Running failed tiles with max_workers=1 isolates the problematic tile and prevents cascading executor failures.

# Frequently Asked Questions

Why use ProcessPoolExecutor instead of ThreadPoolExecutor? PDAL’s Python bindings execute C++ code that holds the GIL during point buffer transfers. ThreadPoolExecutor workers share a single GIL, so only one thread can execute Python or call into PDAL at a time — defeating the purpose of concurrent execution. ProcessPoolExecutor spawns separate OS processes, each with its own GIL, allowing genuine simultaneous PDAL execution across all cores.

How many workers should I use? Start with max_workers equal to your physical (not logical/hyperthreaded) core count. Point cloud processing is memory-bandwidth intensive; adding logical cores beyond the physical count typically increases L3 cache evictions and slows throughput. Monitor RSS per worker with psutil.Process(pid).memory_info().rss and reduce max_workers if total RSS approaches available RAM.
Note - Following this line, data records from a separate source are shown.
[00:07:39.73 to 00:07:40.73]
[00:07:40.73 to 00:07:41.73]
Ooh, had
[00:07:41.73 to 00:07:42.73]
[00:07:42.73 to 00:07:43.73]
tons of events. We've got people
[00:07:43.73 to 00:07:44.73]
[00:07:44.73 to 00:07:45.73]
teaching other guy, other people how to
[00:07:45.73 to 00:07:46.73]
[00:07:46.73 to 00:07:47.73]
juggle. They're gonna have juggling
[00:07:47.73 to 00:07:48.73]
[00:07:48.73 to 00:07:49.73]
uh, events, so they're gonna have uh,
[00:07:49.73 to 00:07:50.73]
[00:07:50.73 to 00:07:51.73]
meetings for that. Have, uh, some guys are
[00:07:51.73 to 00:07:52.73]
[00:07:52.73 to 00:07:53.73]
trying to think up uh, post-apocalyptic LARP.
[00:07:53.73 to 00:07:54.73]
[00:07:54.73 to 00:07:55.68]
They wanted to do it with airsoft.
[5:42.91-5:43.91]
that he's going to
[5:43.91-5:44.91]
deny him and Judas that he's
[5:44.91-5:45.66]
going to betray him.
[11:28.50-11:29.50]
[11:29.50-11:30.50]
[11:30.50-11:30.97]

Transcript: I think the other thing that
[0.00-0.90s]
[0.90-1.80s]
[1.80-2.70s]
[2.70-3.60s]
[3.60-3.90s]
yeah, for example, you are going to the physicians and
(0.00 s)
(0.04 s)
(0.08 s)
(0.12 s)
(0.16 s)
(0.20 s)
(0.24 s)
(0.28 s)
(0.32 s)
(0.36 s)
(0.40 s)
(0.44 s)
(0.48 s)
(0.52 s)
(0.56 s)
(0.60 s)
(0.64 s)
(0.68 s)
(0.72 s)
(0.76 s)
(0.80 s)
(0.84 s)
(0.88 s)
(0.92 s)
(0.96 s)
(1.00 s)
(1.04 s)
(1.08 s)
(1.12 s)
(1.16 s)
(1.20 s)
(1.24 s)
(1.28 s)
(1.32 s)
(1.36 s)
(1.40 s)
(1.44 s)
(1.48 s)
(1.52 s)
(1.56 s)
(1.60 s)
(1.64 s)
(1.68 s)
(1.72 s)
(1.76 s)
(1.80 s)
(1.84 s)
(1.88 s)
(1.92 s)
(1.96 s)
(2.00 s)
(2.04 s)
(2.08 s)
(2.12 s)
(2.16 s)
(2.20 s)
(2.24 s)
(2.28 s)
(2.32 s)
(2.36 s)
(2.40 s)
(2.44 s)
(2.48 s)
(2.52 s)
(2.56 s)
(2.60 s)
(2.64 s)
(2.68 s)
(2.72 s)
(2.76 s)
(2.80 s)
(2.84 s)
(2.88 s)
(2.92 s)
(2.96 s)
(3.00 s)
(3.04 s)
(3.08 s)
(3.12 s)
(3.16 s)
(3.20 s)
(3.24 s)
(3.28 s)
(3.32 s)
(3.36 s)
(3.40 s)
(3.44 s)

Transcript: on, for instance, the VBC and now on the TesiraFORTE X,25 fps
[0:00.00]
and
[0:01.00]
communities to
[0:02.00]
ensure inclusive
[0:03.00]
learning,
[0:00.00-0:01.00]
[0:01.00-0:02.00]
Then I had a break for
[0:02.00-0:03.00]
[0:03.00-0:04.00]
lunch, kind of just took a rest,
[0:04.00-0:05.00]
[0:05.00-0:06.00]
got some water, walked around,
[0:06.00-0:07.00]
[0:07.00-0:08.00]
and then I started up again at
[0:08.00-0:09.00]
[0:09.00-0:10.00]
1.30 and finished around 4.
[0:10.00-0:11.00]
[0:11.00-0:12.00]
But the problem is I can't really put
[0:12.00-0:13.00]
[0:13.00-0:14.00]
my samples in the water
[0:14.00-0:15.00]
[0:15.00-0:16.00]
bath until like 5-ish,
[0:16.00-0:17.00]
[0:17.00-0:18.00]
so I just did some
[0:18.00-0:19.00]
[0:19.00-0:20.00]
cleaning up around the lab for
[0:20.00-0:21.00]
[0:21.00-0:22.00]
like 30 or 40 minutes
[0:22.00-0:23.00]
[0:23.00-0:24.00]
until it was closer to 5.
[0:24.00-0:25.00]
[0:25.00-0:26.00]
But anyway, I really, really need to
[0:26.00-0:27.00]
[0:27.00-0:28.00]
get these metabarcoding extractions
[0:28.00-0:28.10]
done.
Can I process tiles that share boundary regions? Yes, but seam artifacts from spatial filters (SMRF, outlier removal) require overlap buffers. Configure filters.splitter with an "origin_x", "origin_y", "length", and "buffer" to emit overlapping tiles, then strip the buffer zone with filters.crop during the output-writing stage of each worker pipeline. The buffer parameter is typically 0.5–2.0 metres, depending on point density and filter window size. See pipeline filtering logic for how filter stages consume and emit dimension buffers.

How do I resume a partial run without reprocessing completed tiles? The idempotent skip check in process_tile already handles this — it returns early if the output file exists and exceeds 1 KB. Re-running the full manifest will skip completed tiles and only process those that are missing or zero-byte, making safe restarts after hardware failures or quota limits straightforward.